22 thoughts on “The High Price of Free

  1. I don’t pursue free quite like I used to. For example, I used to get up on Sundays and head to CVS to get the free toothbrushes/toothpaste – or whatever coupons matched up. Now I would rather sleep in and have a lazy morning with my family. Trading the best family morning of the week for some free toothpaste is a terrible idea.

  2. Couldn’t agree more. This is a really important reminder for us all. Great deals, freebies, and sales are great, but not at the expense of what really matters to us. Just because something is “on-sale” doesn’t change the decision of whether or not it’s important to us. For me, it’s t-shirts. I have way to many “free” t-shirts. It may be time for a donation run!

    Another great post Penny!

    1. Thanks, Mike! We were so excited the last time we were in Vegas when we scored free shirts. No need to buy a souvenir. The only problem is I think they’re still packed away in our luggage. Though if free shirts are my only regret from time in Vegas, I guess I’ll count it as a relative win.

    1. Thank you for your kind words. I used to be so impulsive about free things. I remember feeling almost panic-striken over trying to get a store to get the free whatever-it-was before anyone else. How silly that seems in hindsight.

  3. Free stuff is probably the most contentious money topic in our marriage. My husband’s parents have way to much stuff in their house because they are scavengers of sorts (and friends just give them their old stuff). They repair everything, but it’s still cluttered and unnecessarily a lot of stuff. My husband has inherited that from them.

    As a result, I feel like I’m constantly going through his stuff and saying, “when can we throw this away. Or If we keep this can we get rid of that?” It used to drive him crazy, but he’s starting to be a little more picky (we got rid of 2 out of 3 ladders, so that’s good).

    I must admit though, his hoarding ways came in handy this week. I just did my monthly stock up at Target and I didn’t buy shampoo (which we were all out of). My husband found his stash of hotel shampoos, funneled them into our shampoo container, and now we’ll be good to go for a month or so.

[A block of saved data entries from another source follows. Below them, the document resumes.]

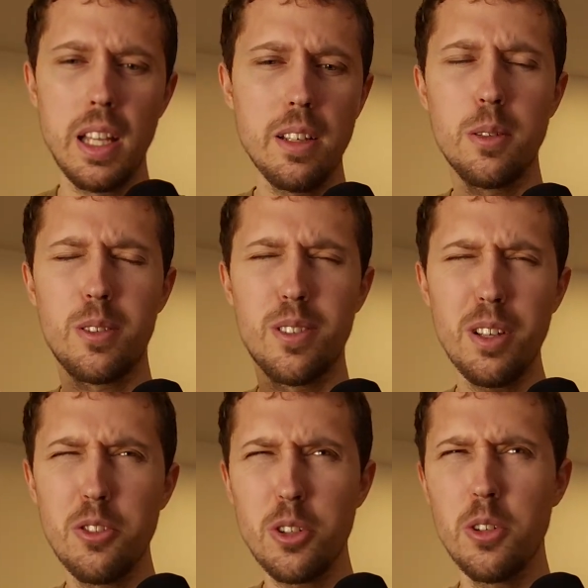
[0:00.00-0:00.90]
It does
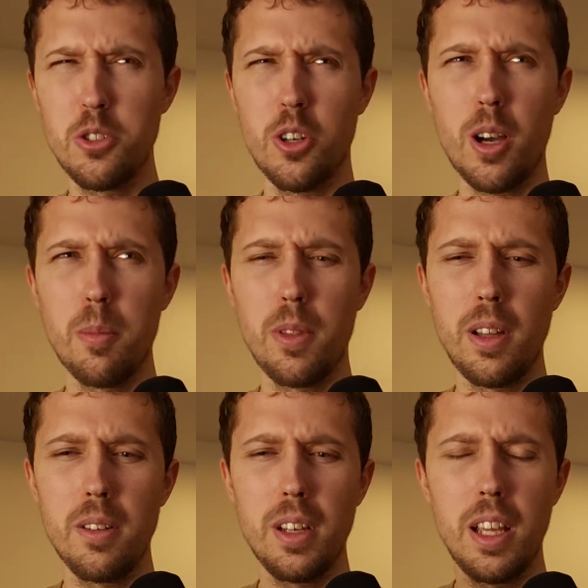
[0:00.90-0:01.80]
such a good job
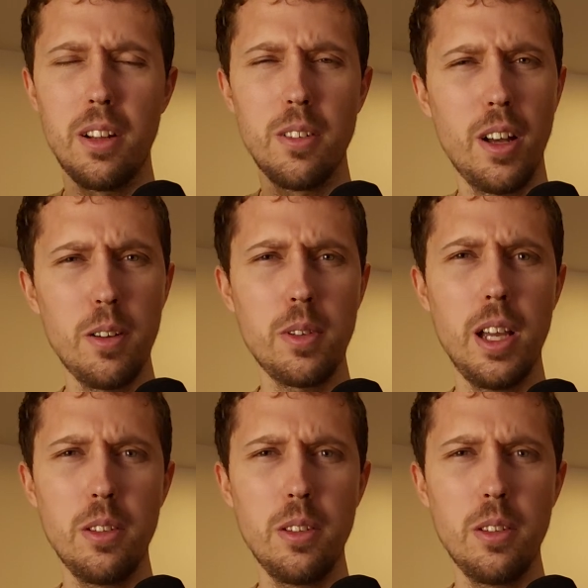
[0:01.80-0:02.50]
that in a lot of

    1. Ah, yes. I tease Mr. P that it’s the scouting mentality of always being prepared. It’s hard to break them of that habit when they save the day, as your husband did with the travel shampoos!

    1. So true. I think that’s why tracking your spending can be so painful for some people. You have to confront your reality – there’s no talking it away.

  4. Good point on trading space for free stuff. I worked at a used book store for years and got so many books that I will never ever ever read, simply because I didn’t want them to get thrown away. It didn’t take long to get pickier, but I still have a lot of stuff that I probably wouldn’t have paid for. Now I have 3 houses worth of books crammed into my house.

    1. Oh, books. That’s another post for another day. For years, I never parted with any book ever. I worked in a bookstore through high school and college, and then I went to undergrad as an English major. Now I’m much more of a library person. Just clutter. Beloved clutter, but clutter nonetheless.

  5. I’m so with you on this! I once had a couponing habit, too, and used HUGE amounts of time matching coupons with sales, driving between all the different stores and then arguing with cashiers about which coupons hadn’t scanned properly. Blech, I get a little nauseous now just thinking about it! Plus, as you said, buying all this junk food and junk products that didn’t match our values. On the plus side, I used to donate a TON to a women’s shelter, because I’d buy basically any personal care item that was free or almost free and then donate it. But the negative was that we ate our least healthy diet at that point, and supported corporate bad guys. Now we spend about three times as much on groceries, but we eat healthier, and we feel good about who we’re supporting. And we almost always turn down the freebies!